The final question remains, “Do clinicians really use risk indices for patient management or education?” Internists and cardiologists may use these indicies to determine if a patient’s risk is above some threshold for action. For example, patients with with a Cardiac Risk Index of III may be sent for preoperative testing. Despite the appropriateness of a such an approach, the American Heart Association–American College of Cardiology Guidelines for Perioperative Cardiovascular Evaluation for Noncardiac Surgery does not advocate the use of a risk index, but rather the presence of specific clinical factors in determining the need for testing. 10
Because perioperative morbidity and mortality rates are frequently institution specific, the use of established indices to determine thresholds for action is becoming less common. 17When clinicians understand the elements of perioperative risks, they frequently will not use a specific index. In particular, anesthesiologists are extremely good at predicting risks using the simple ASA classification. A recent study showed similar predictive characteristics using the ASA Physical Status Classification and objective risk indices predicting mortality after noncardiac surgery, 11suggesting that a subjective score can do as well as an objective one.
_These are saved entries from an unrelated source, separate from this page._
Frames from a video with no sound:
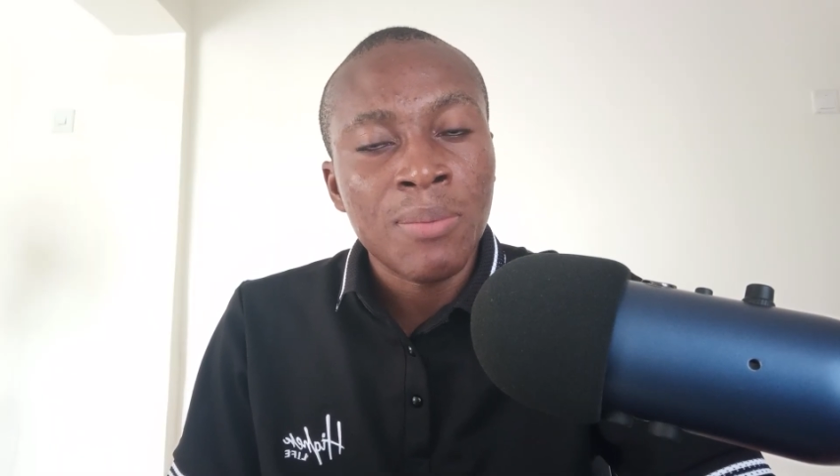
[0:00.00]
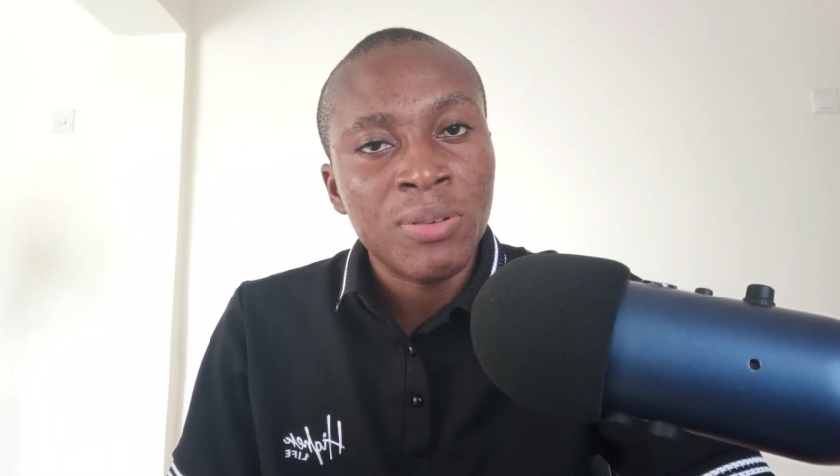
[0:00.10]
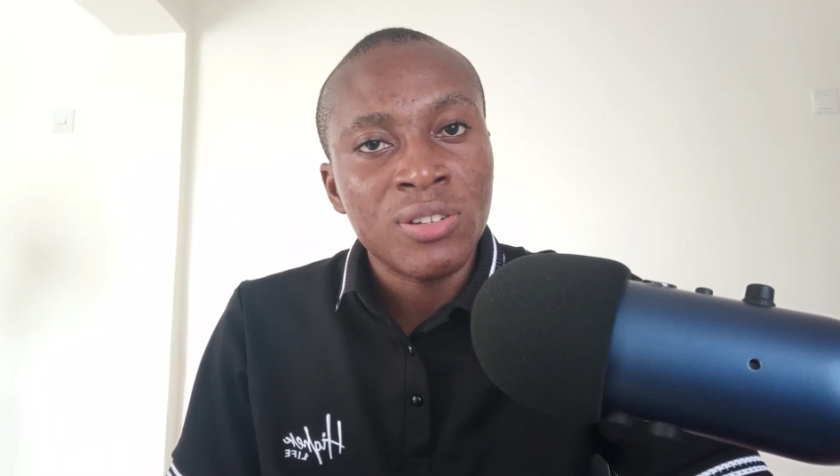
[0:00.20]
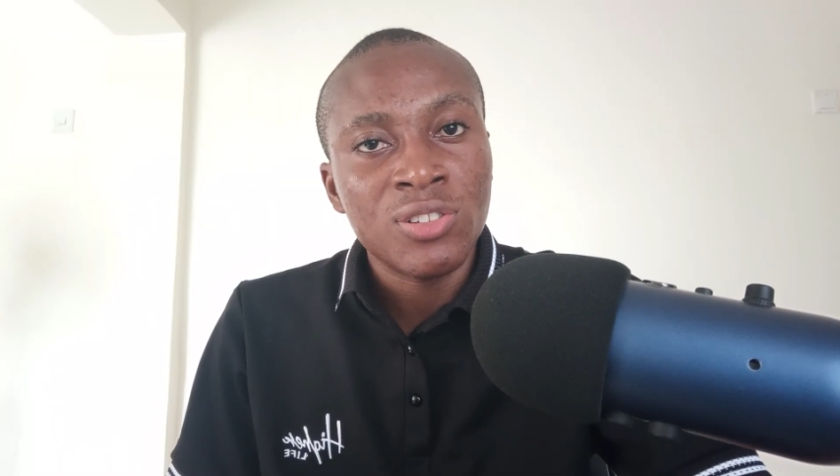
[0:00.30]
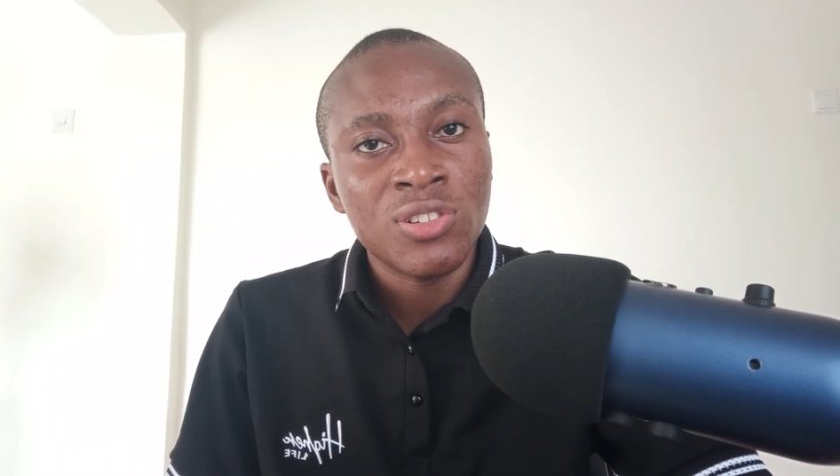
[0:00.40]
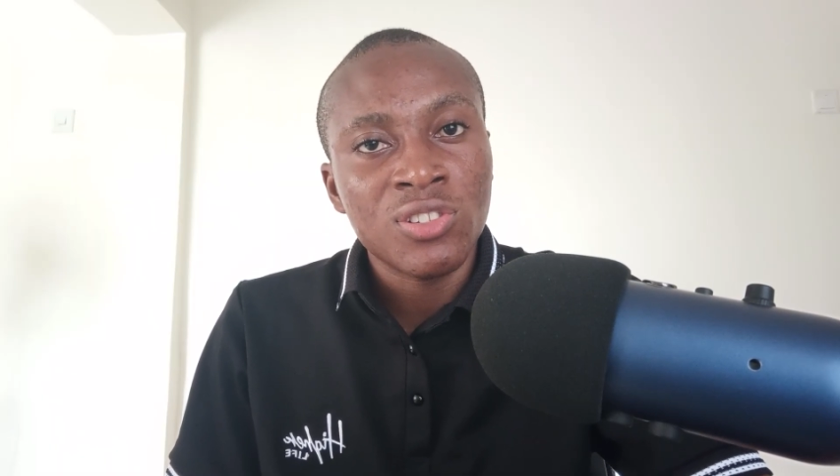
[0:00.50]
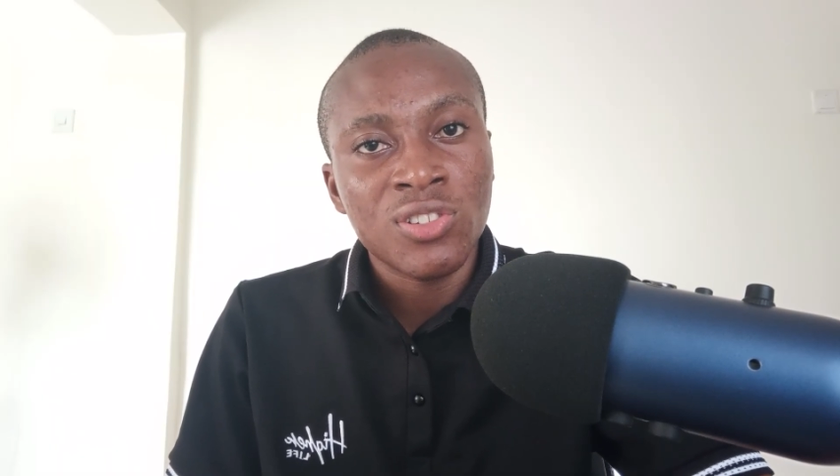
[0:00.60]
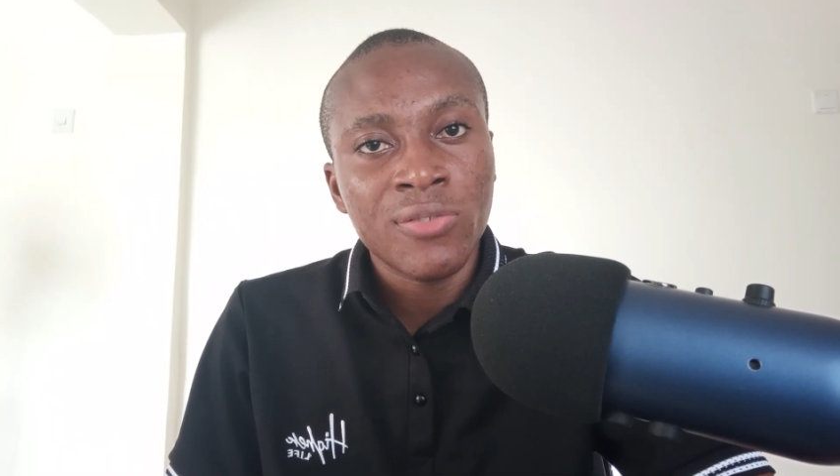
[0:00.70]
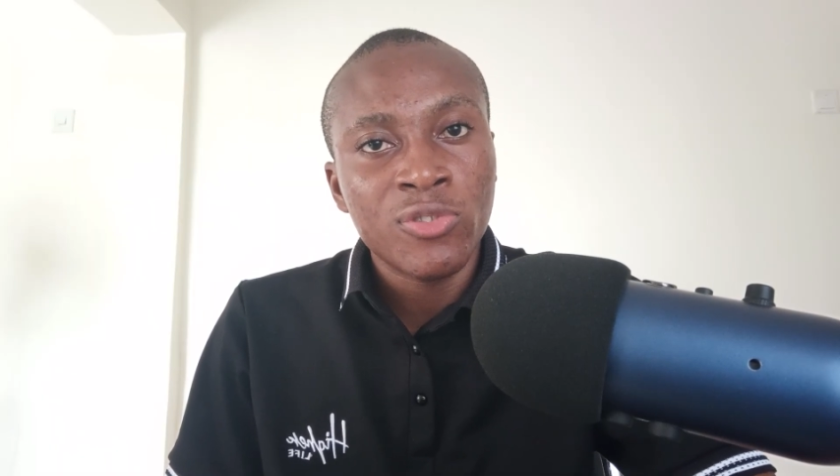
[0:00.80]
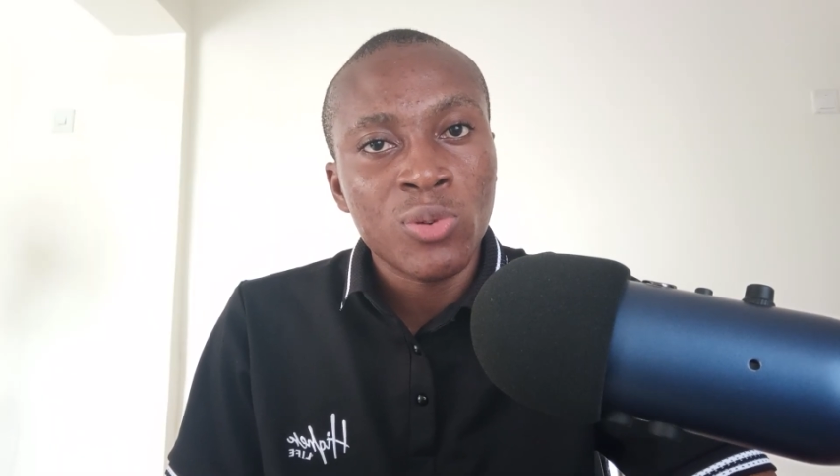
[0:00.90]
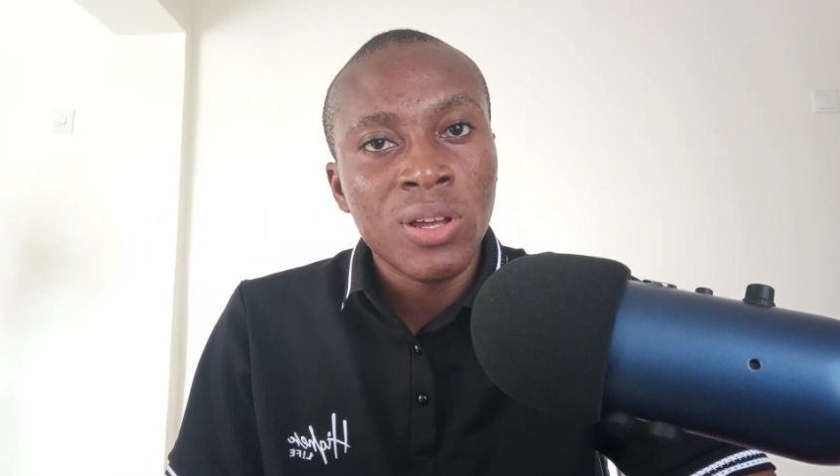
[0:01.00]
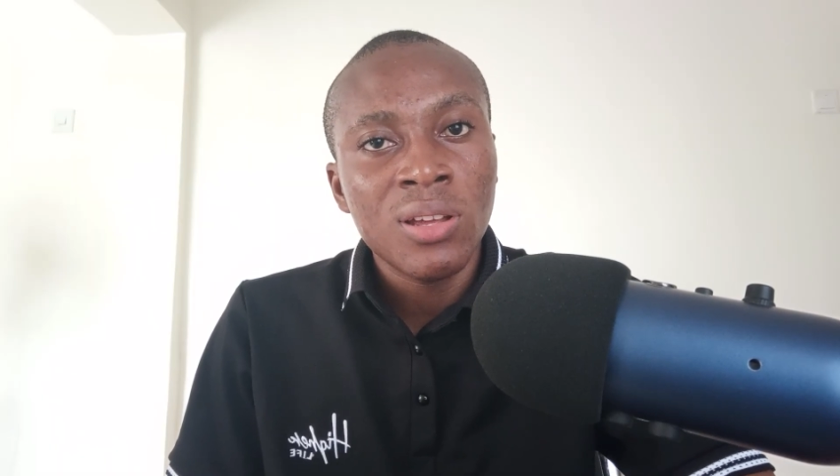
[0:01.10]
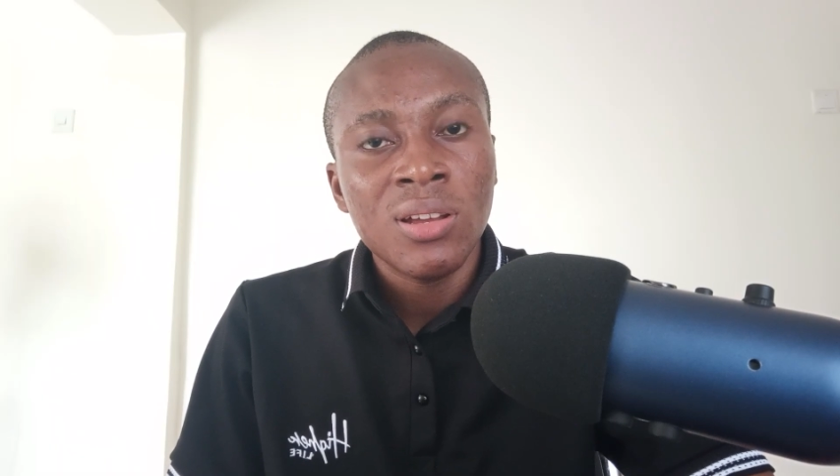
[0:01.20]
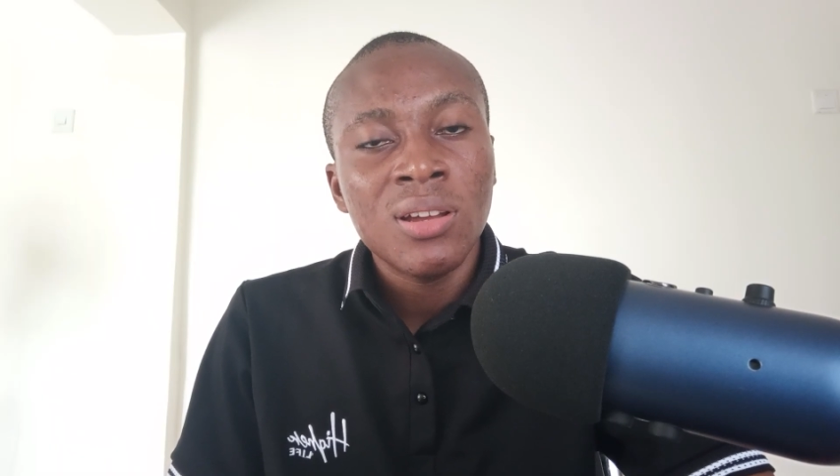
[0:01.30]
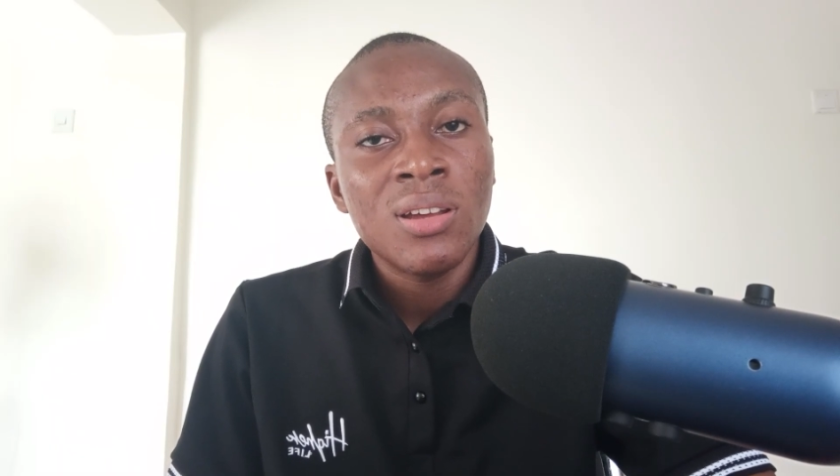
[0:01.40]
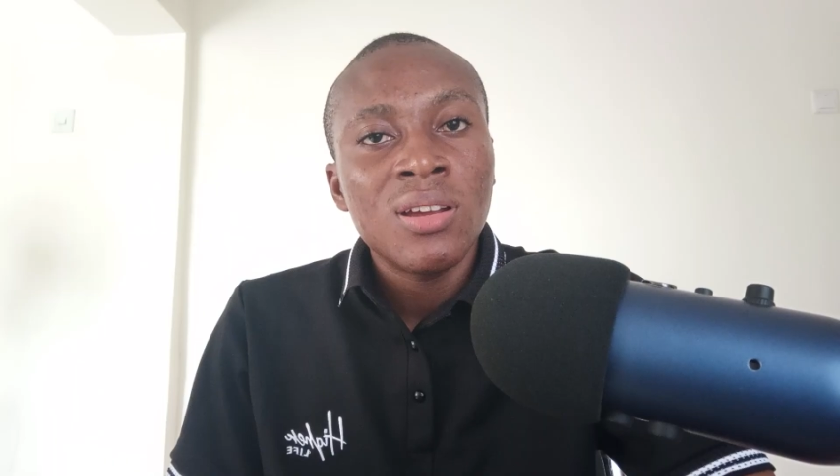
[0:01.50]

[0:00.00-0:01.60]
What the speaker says: application software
Therefore, institutional data and subjective assessment of the anesthesiologist are important in defining a specific numeric risk, which is required rarely by patients, as shown by the low public perception of surgical report cards. 16
So where does this leave us in the year 2001? Clearly, anesthesiologists are good at using subjective scores to assess risk, and the currently proposed CARE index fits into this category and may be used in a manner similar to the ASA Physical Status Classification. Physicians from other specialties may continue to use this and other risk indices as means of determining baseline rates of complications in their decision if there is a threshold for action. Importantly, the ability to calculate a simple number (e.g., risk category) may detract from the dissemination of important clinical information because the risk category does not provide the anesthesiologist with the information he or she needs to modify care. Therefore, I believe that risk indices are most useful as a means of risk-stratifying outcomes and comparing populations and as a resource tool to identify areas that warrant targeted interventions but have minimal impact on perioperative care or patient education.